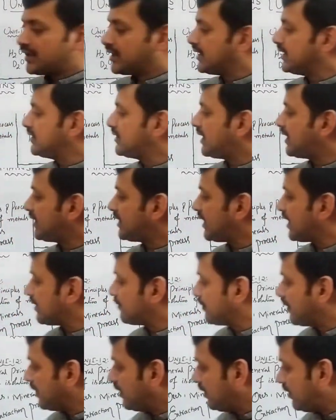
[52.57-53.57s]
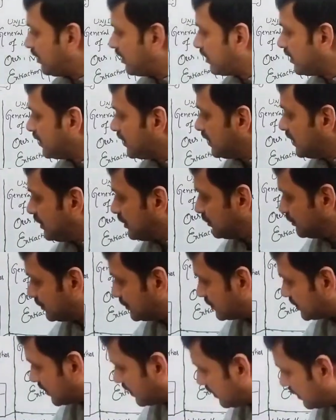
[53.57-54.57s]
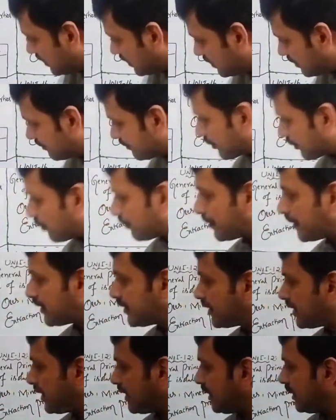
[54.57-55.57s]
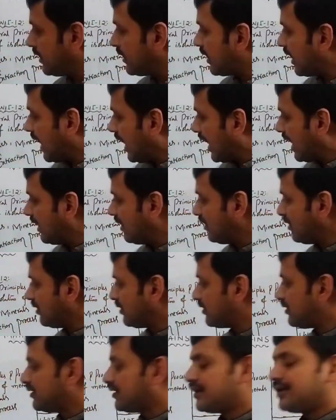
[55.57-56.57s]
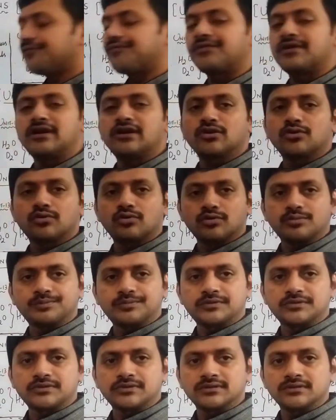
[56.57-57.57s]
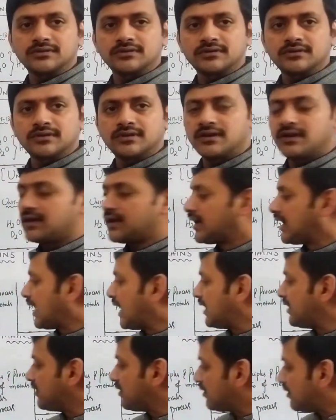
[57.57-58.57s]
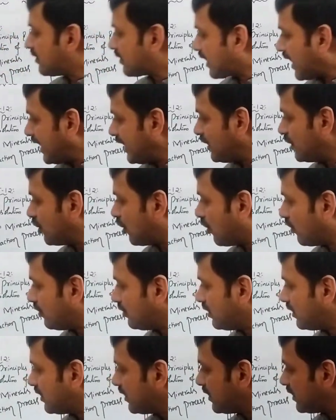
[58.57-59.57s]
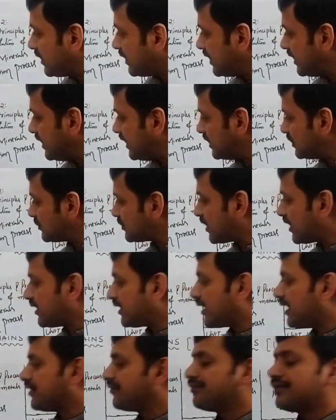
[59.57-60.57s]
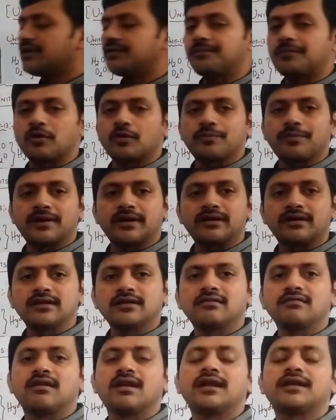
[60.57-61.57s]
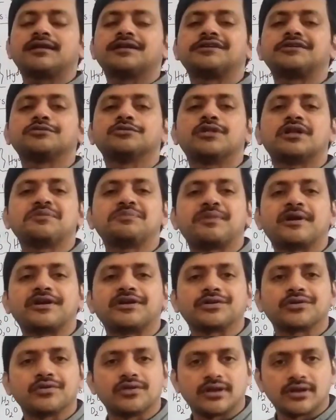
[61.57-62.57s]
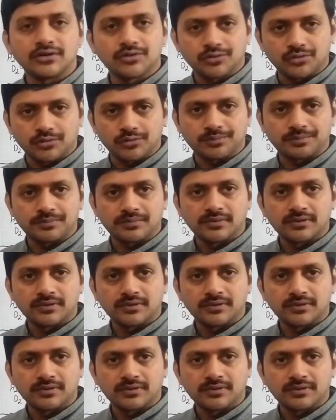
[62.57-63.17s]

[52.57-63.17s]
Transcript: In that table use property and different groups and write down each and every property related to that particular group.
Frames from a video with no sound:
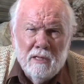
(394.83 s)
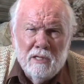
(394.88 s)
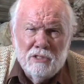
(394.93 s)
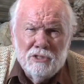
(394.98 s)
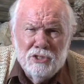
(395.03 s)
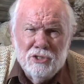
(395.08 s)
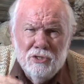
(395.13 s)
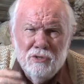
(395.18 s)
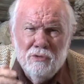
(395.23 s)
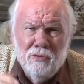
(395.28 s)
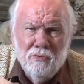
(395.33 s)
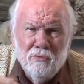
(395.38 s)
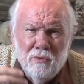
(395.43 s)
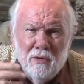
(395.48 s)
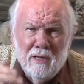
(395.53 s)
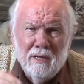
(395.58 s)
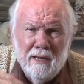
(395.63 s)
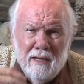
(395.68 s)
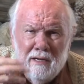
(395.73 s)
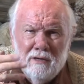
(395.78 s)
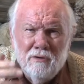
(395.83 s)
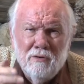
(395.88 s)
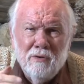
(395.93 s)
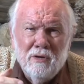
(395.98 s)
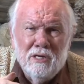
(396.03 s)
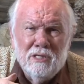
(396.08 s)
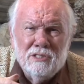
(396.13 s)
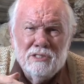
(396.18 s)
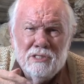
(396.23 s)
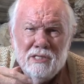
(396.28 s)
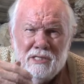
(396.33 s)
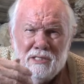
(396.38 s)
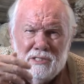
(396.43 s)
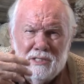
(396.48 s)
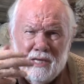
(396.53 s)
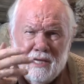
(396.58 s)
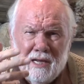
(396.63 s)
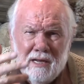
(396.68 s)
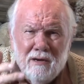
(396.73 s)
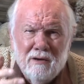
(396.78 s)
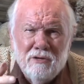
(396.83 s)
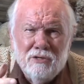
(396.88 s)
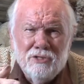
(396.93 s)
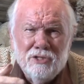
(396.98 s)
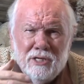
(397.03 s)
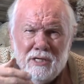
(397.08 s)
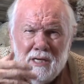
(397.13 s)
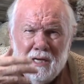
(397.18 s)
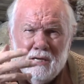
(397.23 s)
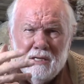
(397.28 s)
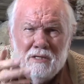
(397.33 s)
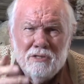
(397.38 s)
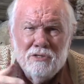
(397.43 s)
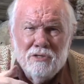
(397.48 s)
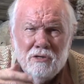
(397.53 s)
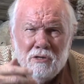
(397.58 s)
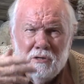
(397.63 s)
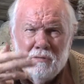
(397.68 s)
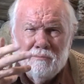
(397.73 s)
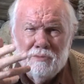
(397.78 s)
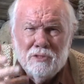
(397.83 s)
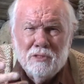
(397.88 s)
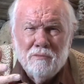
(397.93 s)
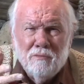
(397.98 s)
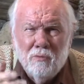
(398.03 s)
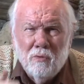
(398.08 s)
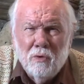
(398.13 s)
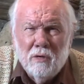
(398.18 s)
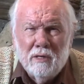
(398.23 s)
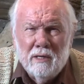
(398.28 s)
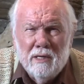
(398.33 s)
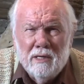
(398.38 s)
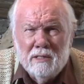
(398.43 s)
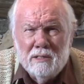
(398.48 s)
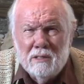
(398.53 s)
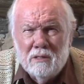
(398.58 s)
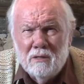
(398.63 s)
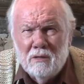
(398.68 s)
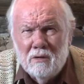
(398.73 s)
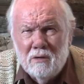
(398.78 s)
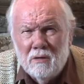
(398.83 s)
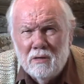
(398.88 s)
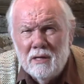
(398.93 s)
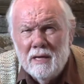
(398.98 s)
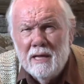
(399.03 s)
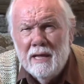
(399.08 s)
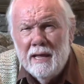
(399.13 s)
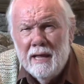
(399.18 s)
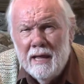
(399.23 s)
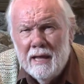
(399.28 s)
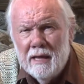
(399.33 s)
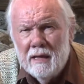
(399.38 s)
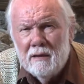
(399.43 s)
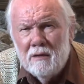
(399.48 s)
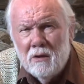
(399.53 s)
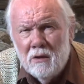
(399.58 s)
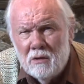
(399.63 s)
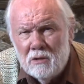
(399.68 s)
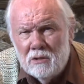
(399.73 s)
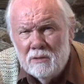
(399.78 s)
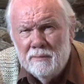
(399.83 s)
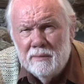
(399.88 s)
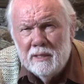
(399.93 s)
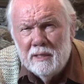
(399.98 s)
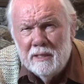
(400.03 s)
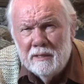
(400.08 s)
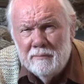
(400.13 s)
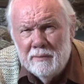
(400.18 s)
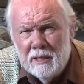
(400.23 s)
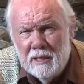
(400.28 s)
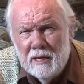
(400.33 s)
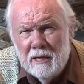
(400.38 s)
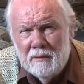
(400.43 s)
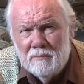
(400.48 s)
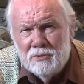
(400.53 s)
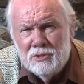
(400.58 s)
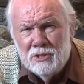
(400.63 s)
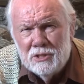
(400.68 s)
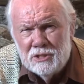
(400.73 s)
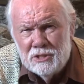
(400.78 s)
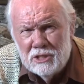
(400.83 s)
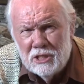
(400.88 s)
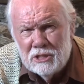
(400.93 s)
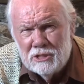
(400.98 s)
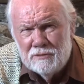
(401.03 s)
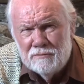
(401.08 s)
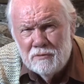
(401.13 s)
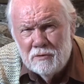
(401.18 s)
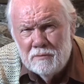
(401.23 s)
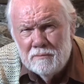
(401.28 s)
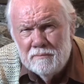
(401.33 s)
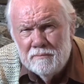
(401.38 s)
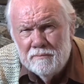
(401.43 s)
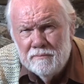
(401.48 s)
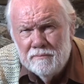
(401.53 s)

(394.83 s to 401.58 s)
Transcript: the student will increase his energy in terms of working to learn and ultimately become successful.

---

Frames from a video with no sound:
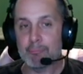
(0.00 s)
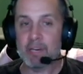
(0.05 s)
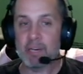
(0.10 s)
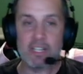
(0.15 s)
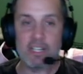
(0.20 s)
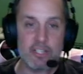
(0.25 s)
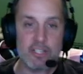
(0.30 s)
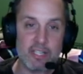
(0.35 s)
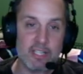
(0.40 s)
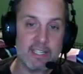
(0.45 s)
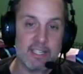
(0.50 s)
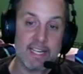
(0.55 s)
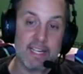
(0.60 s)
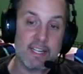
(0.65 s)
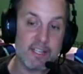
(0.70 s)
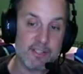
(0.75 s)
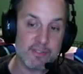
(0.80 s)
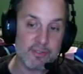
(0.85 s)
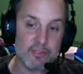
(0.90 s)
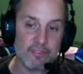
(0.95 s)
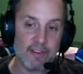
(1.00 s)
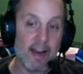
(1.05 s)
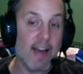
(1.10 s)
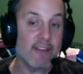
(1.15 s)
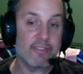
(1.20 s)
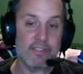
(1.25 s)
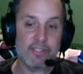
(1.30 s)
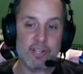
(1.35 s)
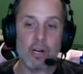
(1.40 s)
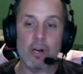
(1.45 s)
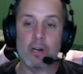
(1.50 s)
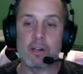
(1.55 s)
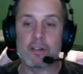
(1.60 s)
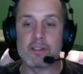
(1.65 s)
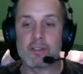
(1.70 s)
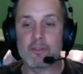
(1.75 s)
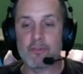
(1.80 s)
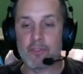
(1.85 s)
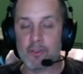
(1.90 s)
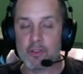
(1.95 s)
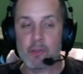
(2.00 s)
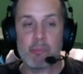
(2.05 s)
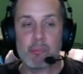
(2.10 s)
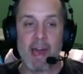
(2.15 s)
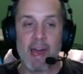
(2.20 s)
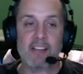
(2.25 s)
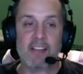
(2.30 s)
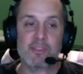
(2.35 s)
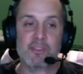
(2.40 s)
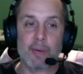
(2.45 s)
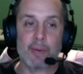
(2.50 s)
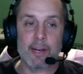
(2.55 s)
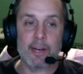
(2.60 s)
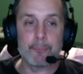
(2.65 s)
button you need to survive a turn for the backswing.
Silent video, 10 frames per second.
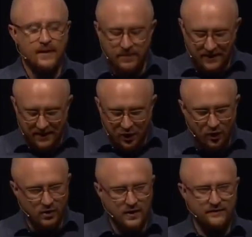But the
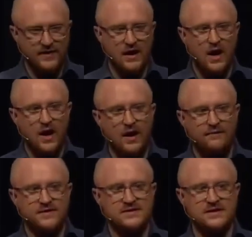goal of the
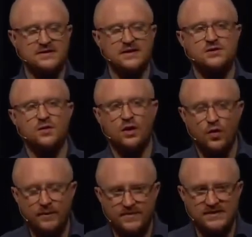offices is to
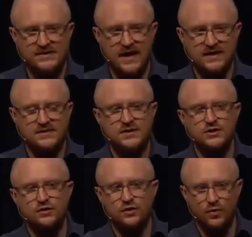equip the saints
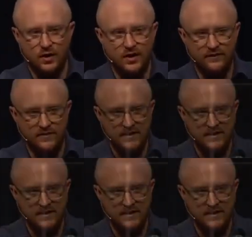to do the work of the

WHAT YOU WILL DO |
Text only, no pictures: please print exactly the lines above from the line with "[52.57-53.57s]" up to and including the line with "Transcript: the student", and nothing else.

TASK RESPONSE |
[52.57-53.57s]
[53.57-54.57s]
[54.57-55.57s]
[55.57-56.57s]
[56.57-57.57s]
[57.57-58.57s]
[58.57-59.57s]
[59.57-60.57s]
[60.57-61.57s]
[61.57-62.57s]
[62.57-63.17s]

[52.57-63.17s]
Transcript: In that table use property and different groups and write down each and every property related to that particular group.
Frames from a video with no sound:
(394.83 s)
(394.88 s)
(394.93 s)
(394.98 s)
(395.03 s)
(395.08 s)
(395.13 s)
(395.18 s)
(395.23 s)
(395.28 s)
(395.33 s)
(395.38 s)
(395.43 s)
(395.48 s)
(395.53 s)
(395.58 s)
(395.63 s)
(395.68 s)
(395.73 s)
(395.78 s)
(395.83 s)
(395.88 s)
(395.93 s)
(395.98 s)
(396.03 s)
(396.08 s)
(396.13 s)
(396.18 s)
(396.23 s)
(396.28 s)
(396.33 s)
(396.38 s)
(396.43 s)
(396.48 s)
(396.53 s)
(396.58 s)
(396.63 s)
(396.68 s)
(396.73 s)
(396.78 s)
(396.83 s)
(396.88 s)
(396.93 s)
(396.98 s)
(397.03 s)
(397.08 s)
(397.13 s)
(397.18 s)
(397.23 s)
(397.28 s)
(397.33 s)
(397.38 s)
(397.43 s)
(397.48 s)
(397.53 s)
(397.58 s)
(397.63 s)
(397.68 s)
(397.73 s)
(397.78 s)
(397.83 s)
(397.88 s)
(397.93 s)
(397.98 s)
(398.03 s)
(398.08 s)
(398.13 s)
(398.18 s)
(398.23 s)
(398.28 s)
(398.33 s)
(398.38 s)
(398.43 s)
(398.48 s)
(398.53 s)
(398.58 s)
(398.63 s)
(398.68 s)
(398.73 s)
(398.78 s)
(398.83 s)
(398.88 s)
(398.93 s)
(398.98 s)
(399.03 s)
(399.08 s)
(399.13 s)
(399.18 s)
(399.23 s)
(399.28 s)
(399.33 s)
(399.38 s)
(399.43 s)
(399.48 s)
(399.53 s)
(399.58 s)
(399.63 s)
(399.68 s)
(399.73 s)
(399.78 s)
(399.83 s)
(399.88 s)
(399.93 s)
(399.98 s)
(400.03 s)
(400.08 s)
(400.13 s)
(400.18 s)
(400.23 s)
(400.28 s)
(400.33 s)
(400.38 s)
(400.43 s)
(400.48 s)
(400.53 s)
(400.58 s)
(400.63 s)
(400.68 s)
(400.73 s)
(400.78 s)
(400.83 s)
(400.88 s)
(400.93 s)
(400.98 s)
(401.03 s)
(401.08 s)
(401.13 s)
(401.18 s)
(401.23 s)
(401.28 s)
(401.33 s)
(401.38 s)
(401.43 s)
(401.48 s)
(401.53 s)

(394.83 s to 401.58 s)
Transcript: the student will increase his energy in terms of working to learn and ultimately become successful.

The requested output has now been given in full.